La petite histoire des mots
Langue

La présidente de la Confédération, Karin Keller-Sutter ne pourra sans doute plus désormais utiliser la langue anglaise, qu’elle maitrise parfaitement, pour parler à certains de ses homologues étrangers. Par 93 voix contre 81 et 15 abstentions, le Conseil national, dans un élan identitaire, a adopté la semaine dernière une motion exigeant l’utilisation par nos gouvernants et officiels d’une des langues nationales suisses pour communiquer avec les représentants des organisations internationales où l’une de nos langues est utilisée. Sans commentaire !
Voilà qui nous amène au mot « langue » qui, en français, désigne à la fois l’organe située dans la cavité buccale dont le rôle est essentiel dans la déglutition, le goût et la parole, et le langage commun à un groupe social, ou à une communauté. Rien d’étonnant à cela, sachant que le mot « langue » nous vient en droite ligne du latin « lingua » qui signifiait déjà, à la fois, « organe de la parole » et « langage », terme lui aussi dérivé de « lingua ».
Le français n’est pas une exception. Les mots « langue » et « langage » se confondent aussi en italien ou en portugais, avec le mot « lingua » dont seule la prononciation diffère dans chacune de ces deux langues. L’espagnol en revanche fait la distinction entre l’organe et le langage. Dans la langue de Cervantes, on dira « sacar la lengua » pour « tirer la langue » et « hablar un idioma » pour « parler une langue ». « Idioma », en espagnol, comme « idiome » en français, viennent du grec ancien « idioma » qui signifie « particularité de style ». Repris par le latin, ce terme a évolué pour désigner un langage propre à une région ou une communauté.

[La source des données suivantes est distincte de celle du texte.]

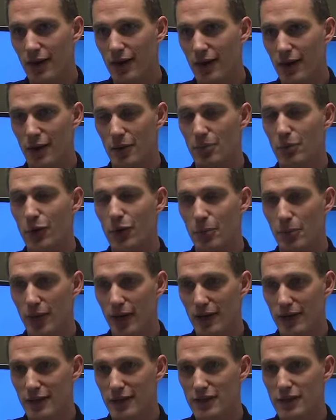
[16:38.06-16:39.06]
an
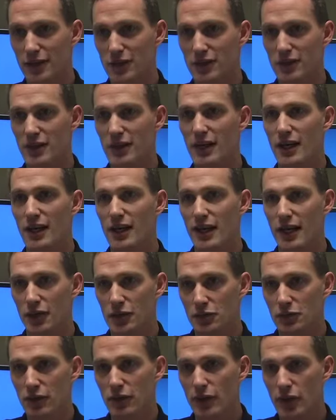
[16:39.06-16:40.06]
appropriate decision.
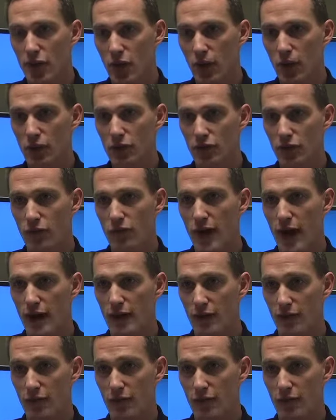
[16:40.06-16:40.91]
It's really going through that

Le grec, dont sont issus de nombreux mots latins et français, confond lui aussi la langue et l’organe. Dans la langue d’Homère, « glossa », écrit parfois « glotta », désigne les deux. Ce terme nous a donné les mots « glossaire », pour un lexique expliquant les mots difficiles ou mal connus, « glotte » pour nommer la partie du larynx située entre les cordes vocales, et surtout « polyglotte » pour parler d’un individu qui maitrise plusieurs langues, « poly » voulant dire « beaucoup », en grec.
En anglais, le mot « tongue », issu des langues germaniques, désigne l’organe, alors que « language » définit la langue parlée. Ce second terme est un héritage du vieux français, introduit massivement chez les anglo-saxons après la conquête de l’île par le Normand Guillaume le Conquérant, devenu roi d’Angleterre en 1066. L’allemand, qui a échappé aux influences gréco-latines, désigne l’organe par le substantif « Zunge », apparenté à « tongue » (les deux ont une origine commune), et le langage par « Sprache », issu du vieil allemand « sprāhha » qui définissait la parole.
On terminera par ce célèbre proverbe qui appelle à la fois l’organe et la parole, selon lequel « il faut tourner sept fois sa langue dans sa bouche avant de parler », suggérant de prendre le temps de réfléchir avant d’ouvrir la bouche. L’origine de cette expression remonte à l’Ancien Testament, où elle est attribuée au roi Salomon. Le chiffre sept était alors souvent utilisé pour symboliser la perfection divine. L’expression, dans son sens actuel, est recensée dans le dictionnaire de l’Académie française de 1835.